My new answer: This & that.
In the past, I have been stumped by this question.
“Questions like this take me back. I don’t have an elevator speech for where I am with horses. Wanna know how I feel? Here is 11 years of column, monthly blog, & daily blog tracing every step from buying Rodney to now. Read that. That’s how I feel.” [No Stirrup November, In Which I Complicate An Introduction]
“The poor lady at the store asked, ‘What kind of riding do you do?’ A simple question with complicated answer. More of a fraught question than she was intending.” [Tennessee Travels, Shopping]
Thanks go to a rider at the Silver Lining fun show. We were chatting, as one does standing around at a horse show. She asked what kind of riding I did. After my initial vague-it’s-complicated noises, she said, ‘Oh that usually means little of this, a little of that.’
Ding. Ding. Ding.
Actually, a belated ding.
She said what she said. I proceeded to give a hyper-condensed version on the state of my barn.

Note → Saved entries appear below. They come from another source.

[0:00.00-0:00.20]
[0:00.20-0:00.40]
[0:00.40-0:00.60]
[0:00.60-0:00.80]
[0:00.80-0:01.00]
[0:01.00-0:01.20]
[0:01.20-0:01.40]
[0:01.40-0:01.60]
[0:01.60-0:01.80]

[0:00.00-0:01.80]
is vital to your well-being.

Upon reviewing the conversation (mostly to see if I had said anything unbearably stupid. Anyone else do that? Fun, right? But I digress.) I realized that people posing this question are not asking for my life story. Neither do they want 12 years of frustration dumped in their lap.

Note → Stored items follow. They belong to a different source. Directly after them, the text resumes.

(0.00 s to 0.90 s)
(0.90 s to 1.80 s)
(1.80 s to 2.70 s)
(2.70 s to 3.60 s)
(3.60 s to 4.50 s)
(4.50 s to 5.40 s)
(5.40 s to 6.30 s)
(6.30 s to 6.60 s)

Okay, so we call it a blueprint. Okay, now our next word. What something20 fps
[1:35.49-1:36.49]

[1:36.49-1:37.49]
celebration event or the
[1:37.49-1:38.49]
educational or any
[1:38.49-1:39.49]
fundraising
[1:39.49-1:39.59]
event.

We are chatting. We are being polite. In the case of the Dover saleswoman, she wanted to know what she could sell me.
What is called for is a pleasant, non-committal answer. This & that. True enough and sufficient to the moment.

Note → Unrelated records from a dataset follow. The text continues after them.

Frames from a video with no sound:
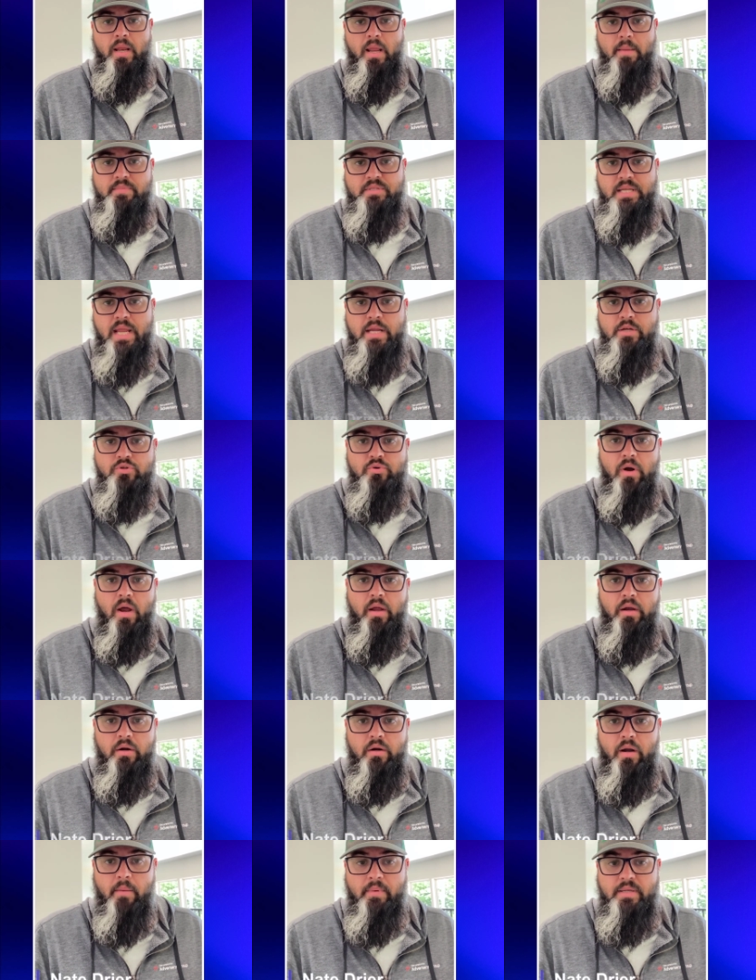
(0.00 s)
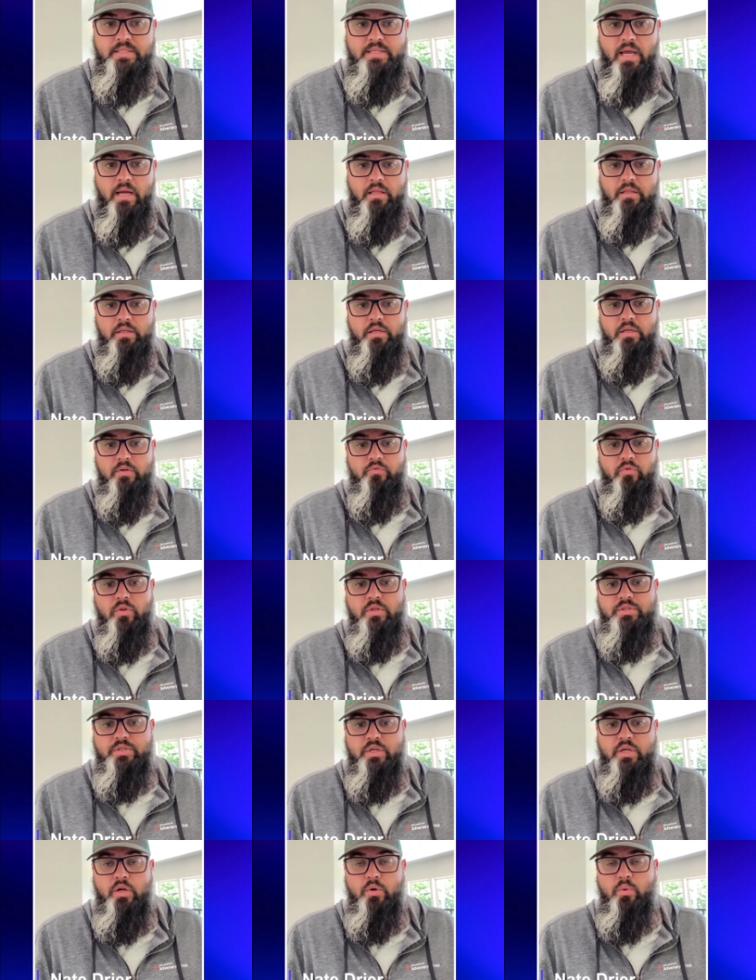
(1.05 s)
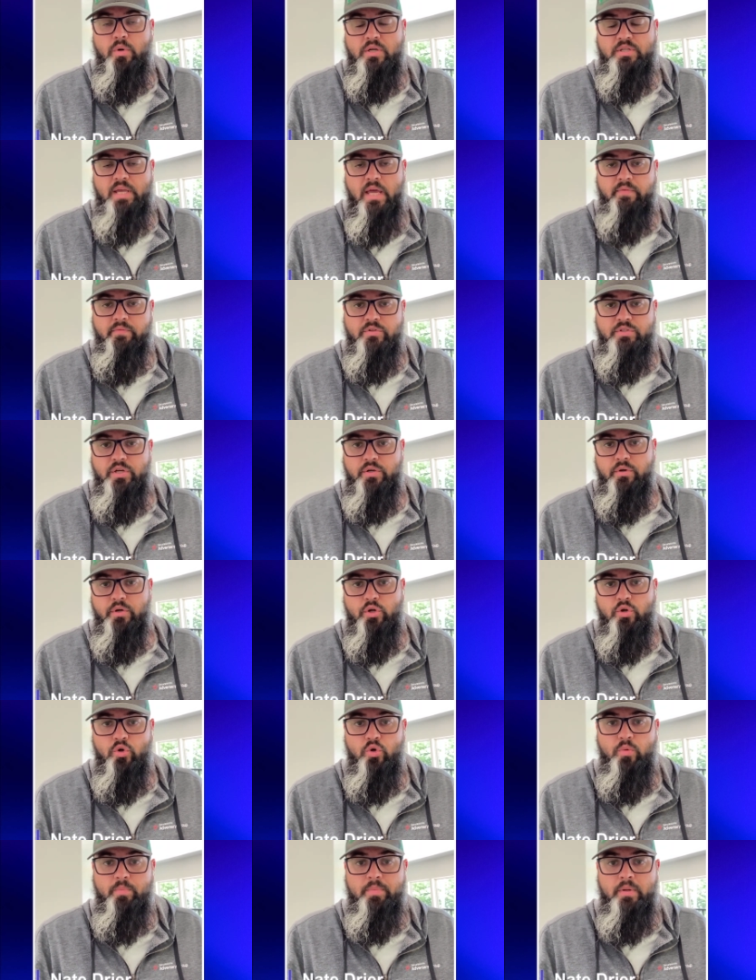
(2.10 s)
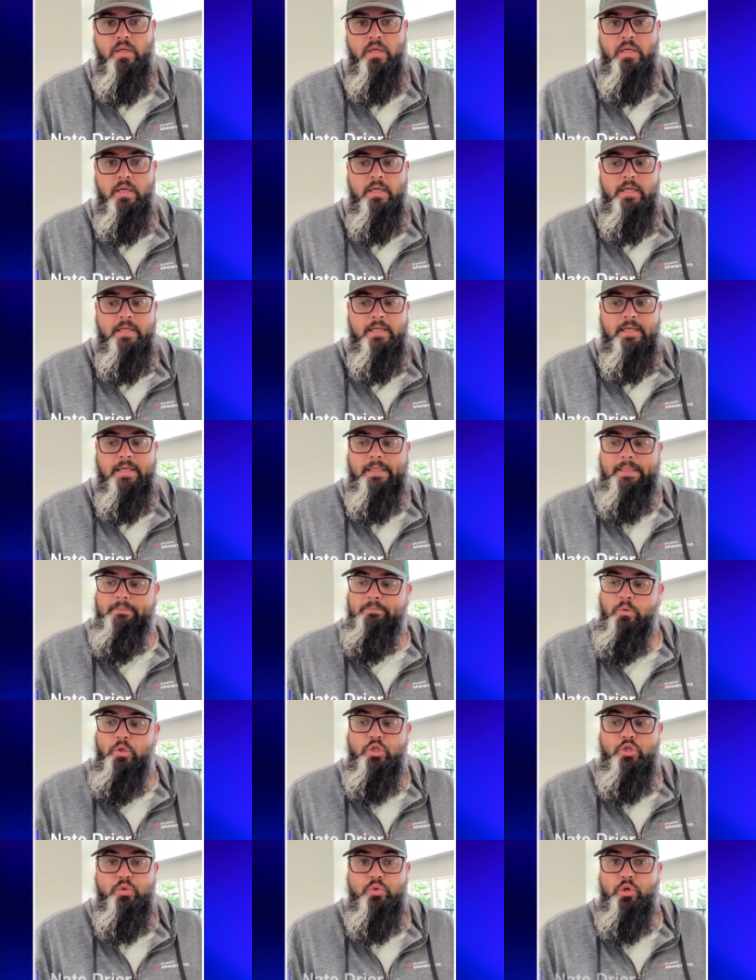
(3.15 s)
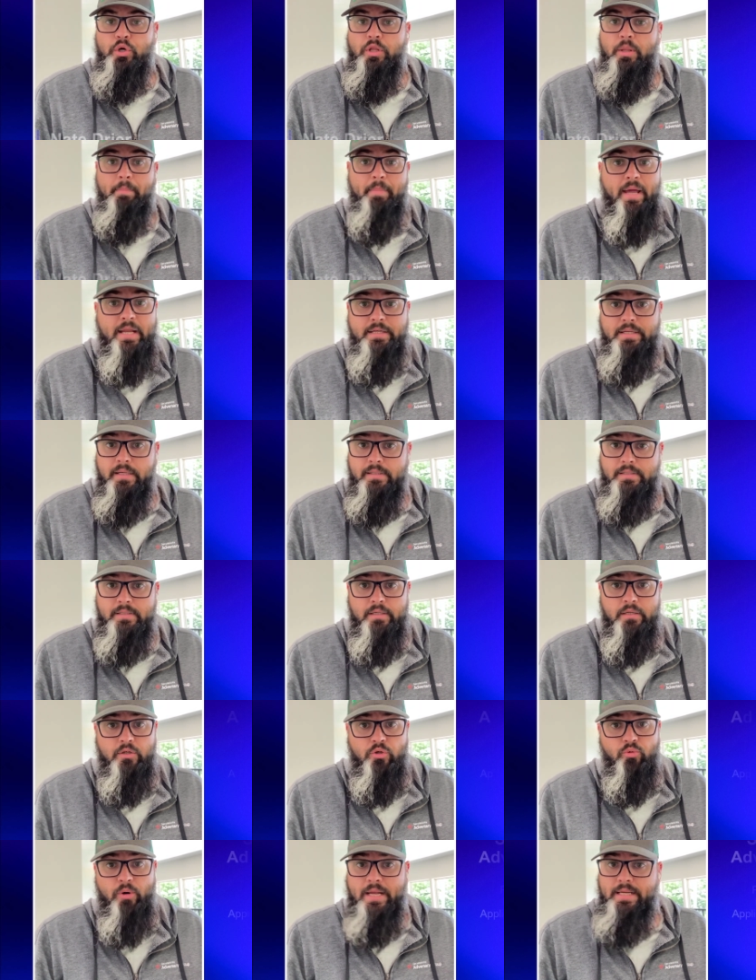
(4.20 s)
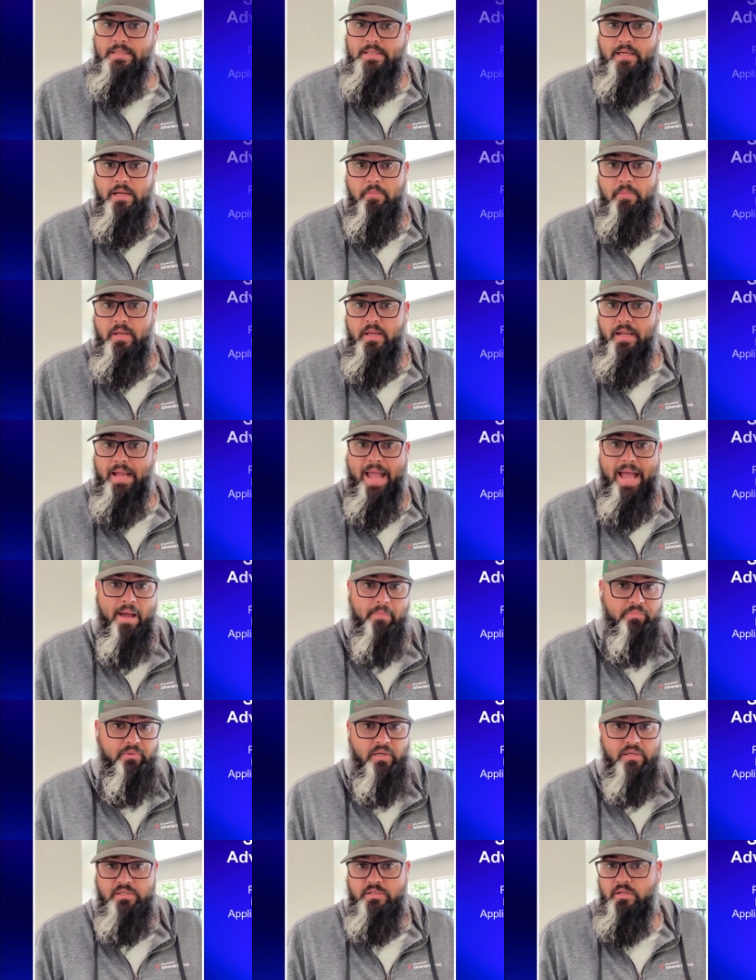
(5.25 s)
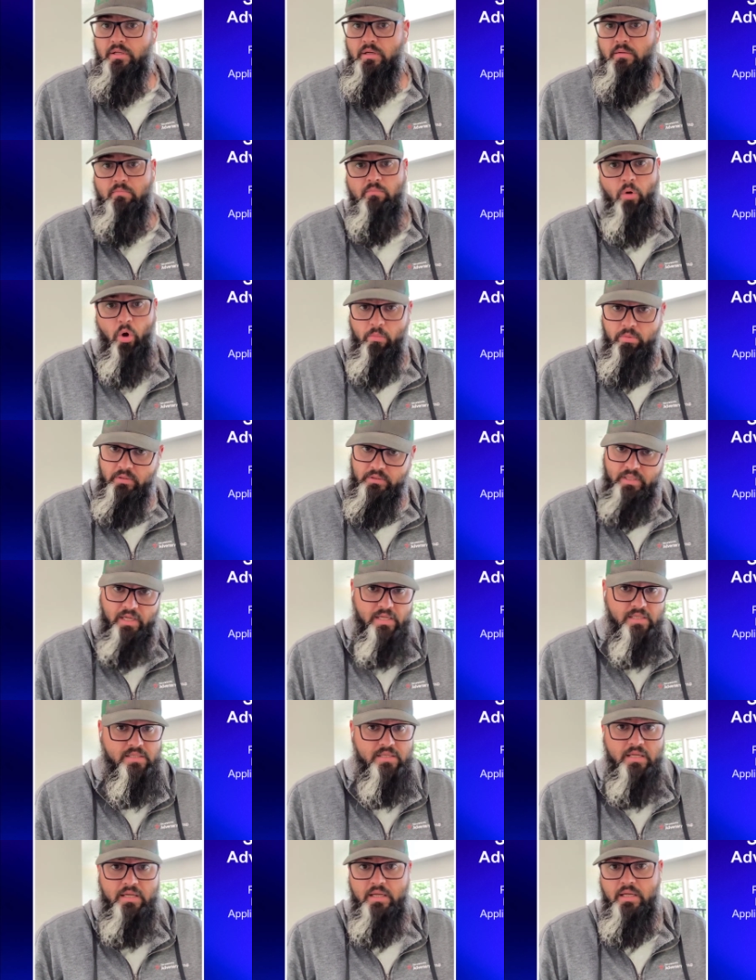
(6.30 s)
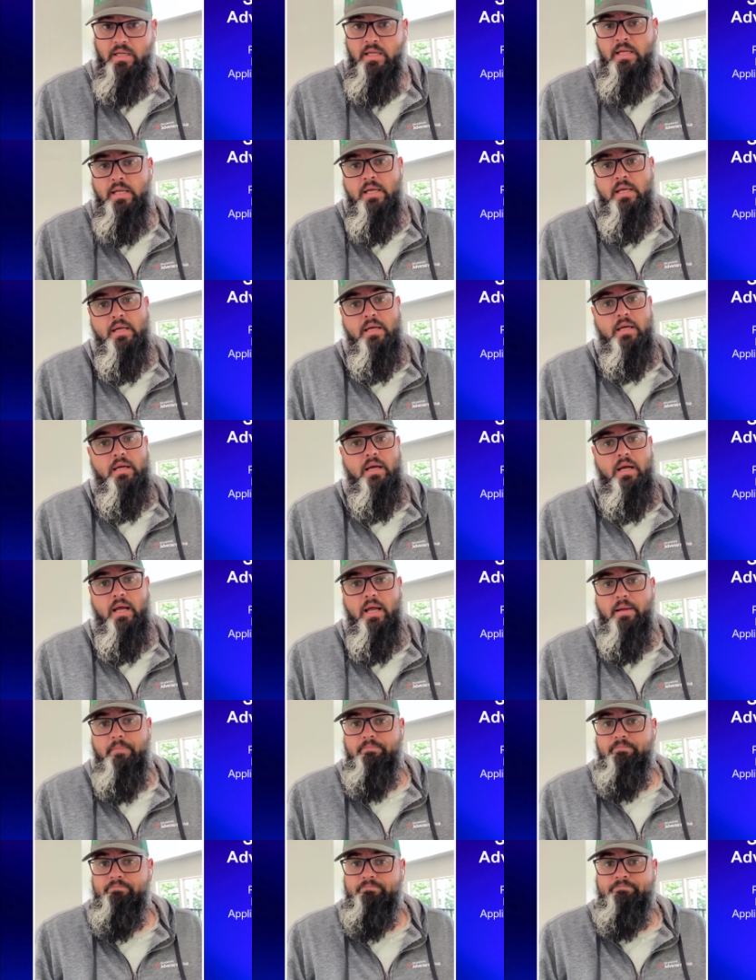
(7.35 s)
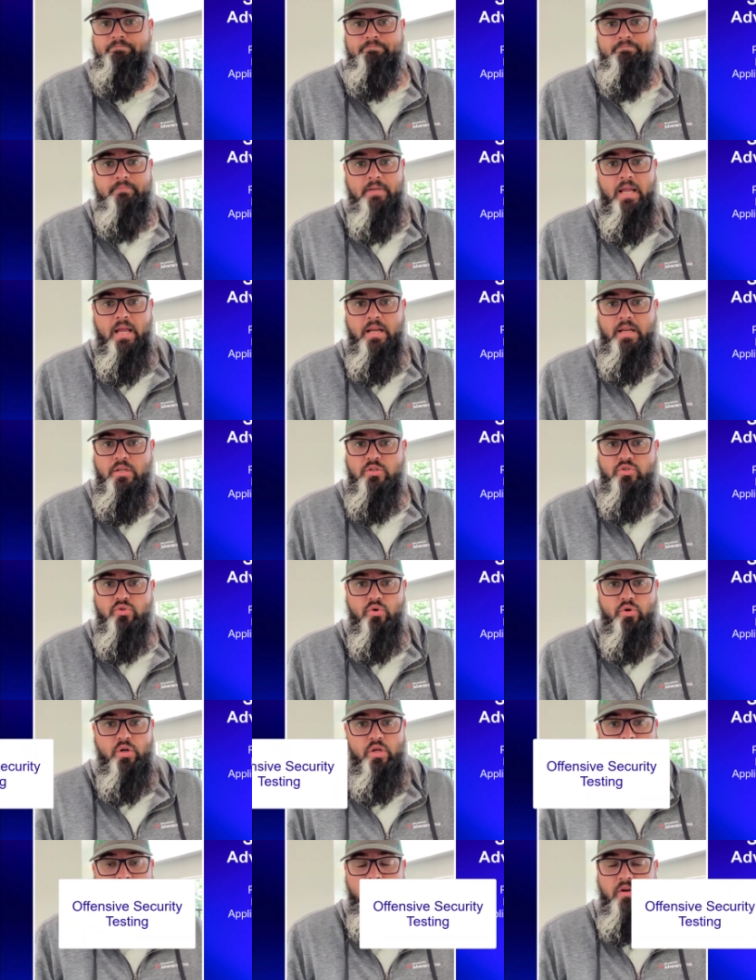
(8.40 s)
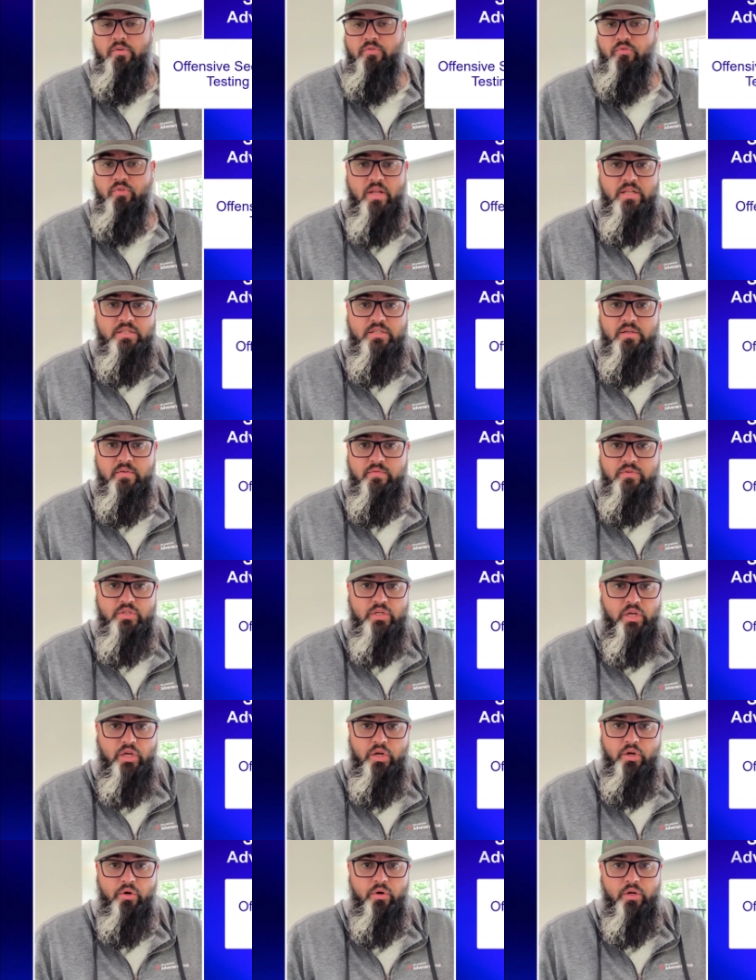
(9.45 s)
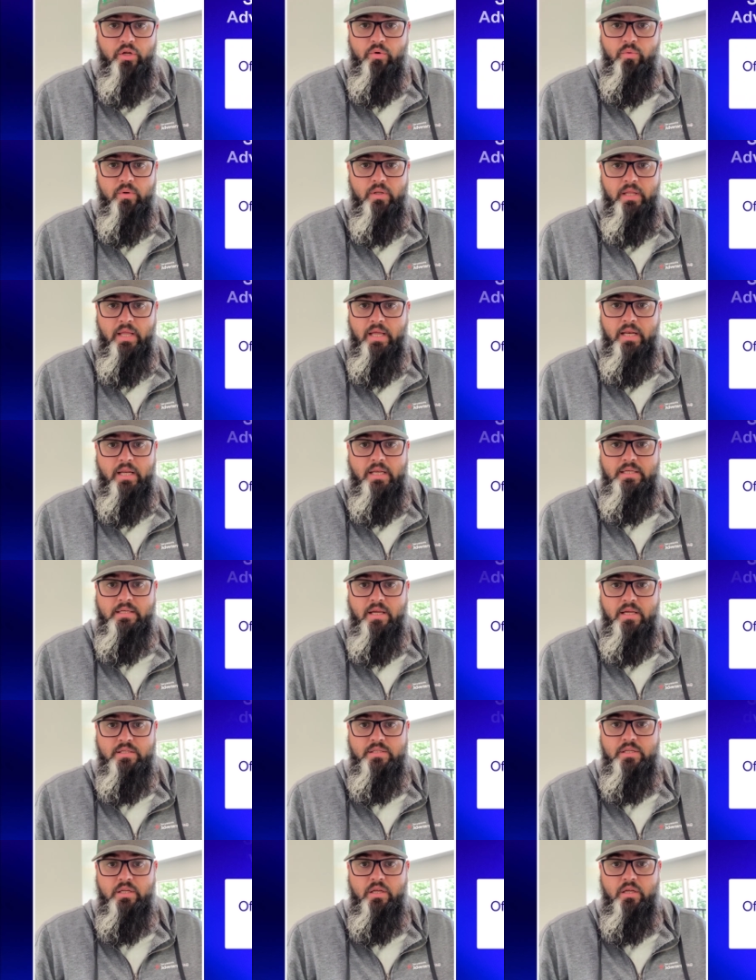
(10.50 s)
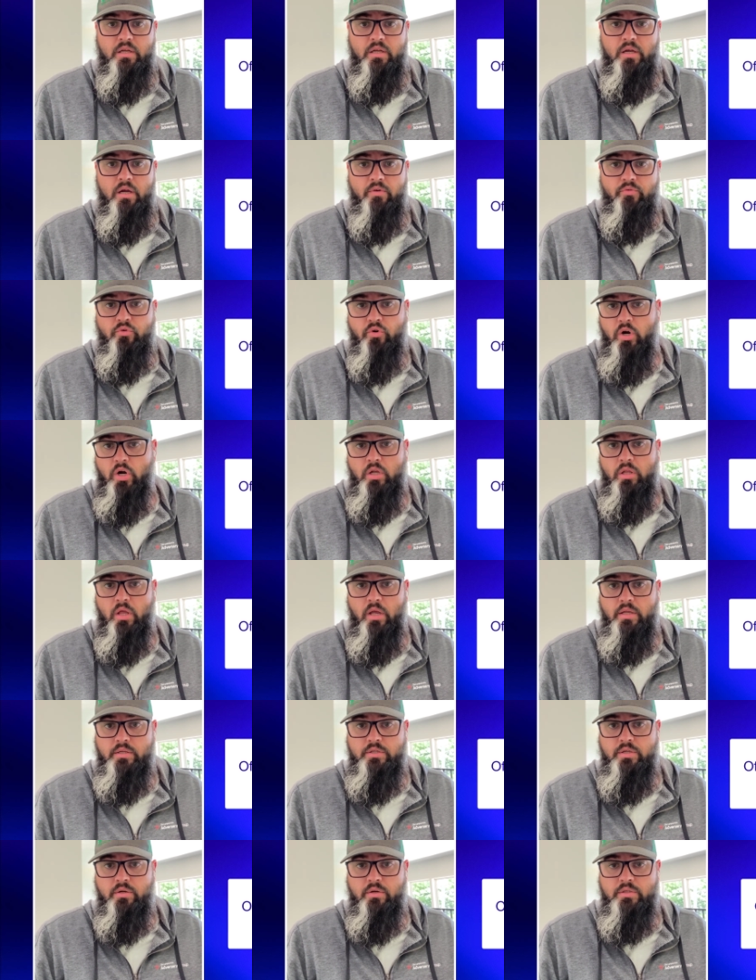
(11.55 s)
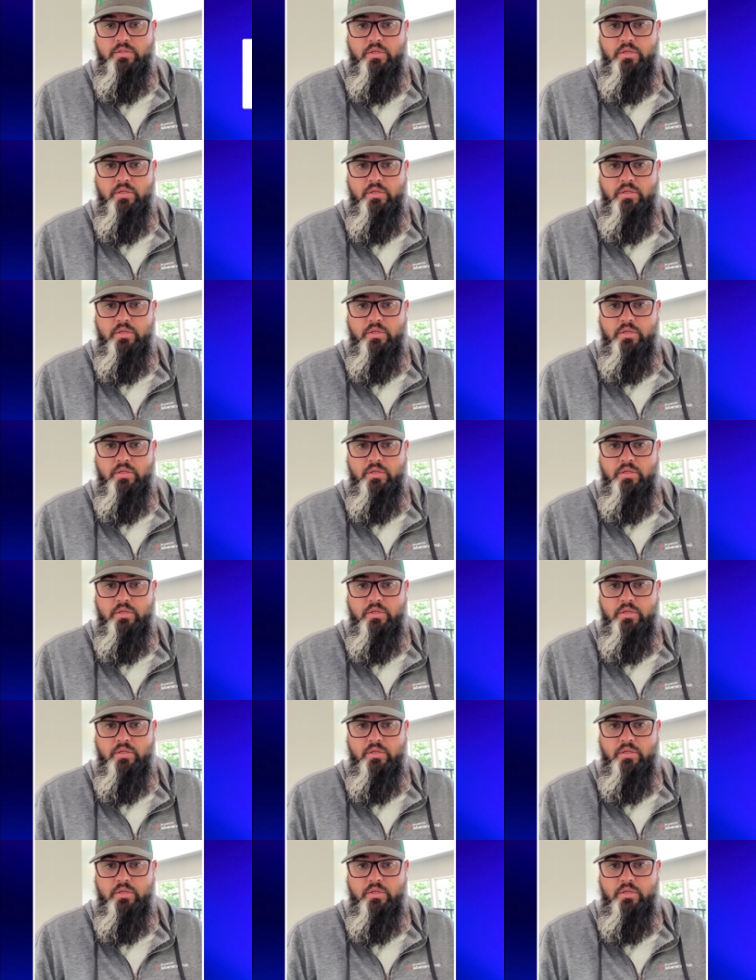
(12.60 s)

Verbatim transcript: name is Nate Drier. I'm a tech lead for the SecureWorks Adversary Group. Um, we do all the pen testing, red teaming, app testing, mobile testing, um, any sort of offensive security related testing uh, for our clients here at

If the conversation continues, chime in with a few quips, still on the theme of this & that. I’m taking some lessons. I have two horses at home. I’d like to jump more. Accurate but not belaboring the point. Keep it light. Find out what they are really asking. Are we passing the time until the next class? Are we sitting over a get-to-know-you lunch swapping in-depth bios?
Then, and only then, if they end up wanting the details, I can provide those. Lots and lots of details.
So, with luck, if you meet me in the future, I should be better prepared to interact with society.
Onwards!
Katherine
Yes, I think about things I said right after a lot…how did I come across – too blunt, mean, stupid etc… I am also prone to the long answer and have to check myself.
Funny story, saw a colleague in passing one morning at work 20 yearsish ago and he did the usual ‘Hi, how are you doing’ kind of thing. I was in a bad space at the moment and dumped on him. For years after he never asked anyone that question again. We had many laughs over it later but it did kind of traumatize him at the time.